Context: Delivered while working Full-Time (ARGO DATA) + completing MS CS (UT Austin)

This portfolio showcases my expertise in machine learning and deep learning, from foundational research to production-scale systems serving hundreds of users.

🧠 2025: RL for Mathematical Reasoning (Gemma-3 Fine-tuning)

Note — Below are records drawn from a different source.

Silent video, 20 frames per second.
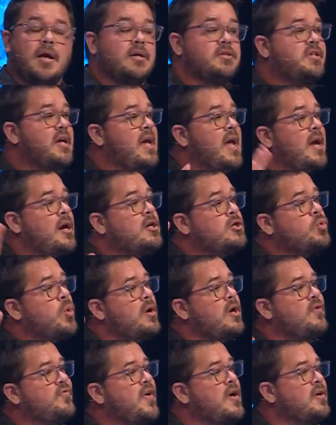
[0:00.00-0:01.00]
See, here's
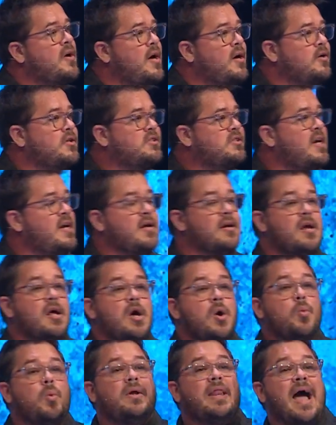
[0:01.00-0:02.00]
where you fail to understand.
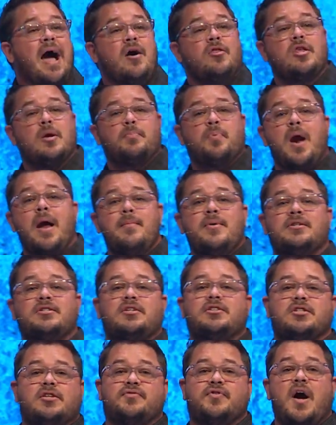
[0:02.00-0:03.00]
Without the
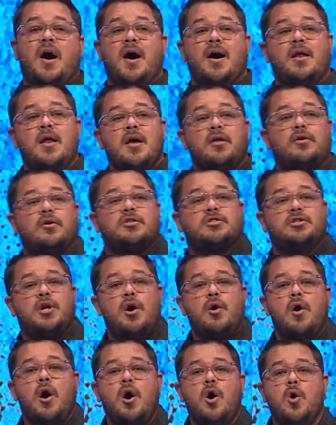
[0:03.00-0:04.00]
promises of God, there's
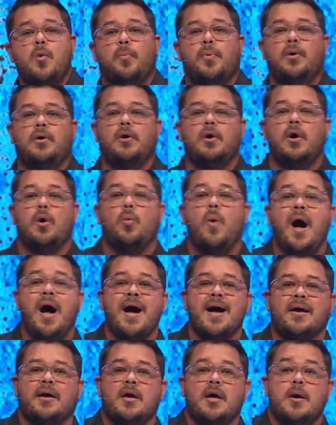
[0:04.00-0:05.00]
no hope.
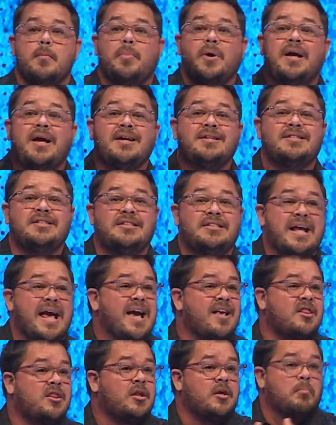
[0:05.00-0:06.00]
Why? Because
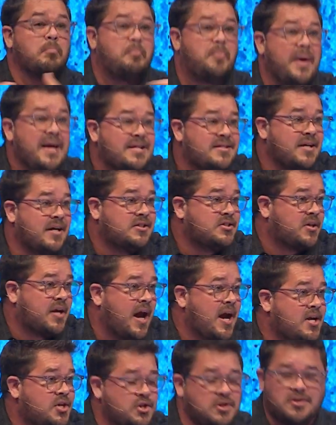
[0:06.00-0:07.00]
death beats
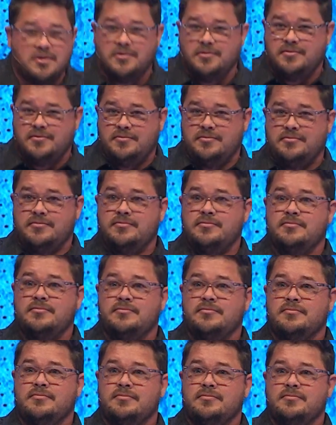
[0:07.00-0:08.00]
education,
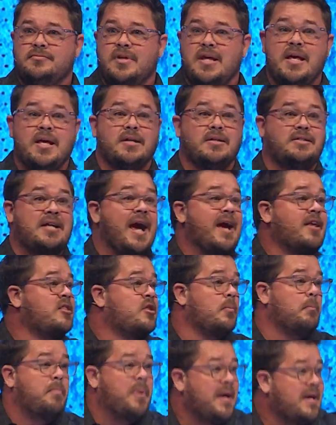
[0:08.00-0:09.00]

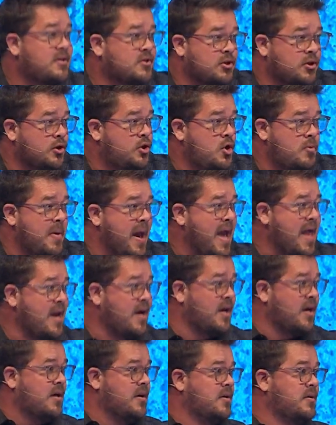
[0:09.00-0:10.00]
death beats
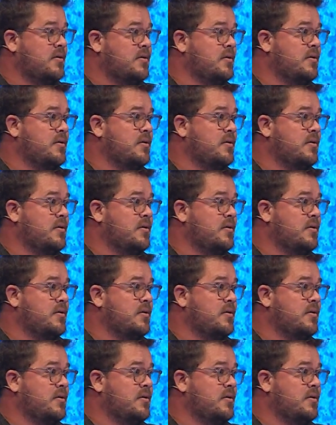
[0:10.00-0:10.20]
humanity.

Signal: RLHF / Post-Training / Foundation Models

🔗 Model on Hugging Face

GRPO Training Pipeline

🎯 Motivation & Research Challenge

Mathematical reasoning in small language models (270M parameters) presents unique challenges: limited capacity for complex reasoning, tendency for verbose explanations, and difficulty in learning structured problem-solving approaches. The goal was to implement Group Relative Policy Optimization (GRPO) from scratch to enhance chain-of-thought reasoning while maintaining computational efficiency.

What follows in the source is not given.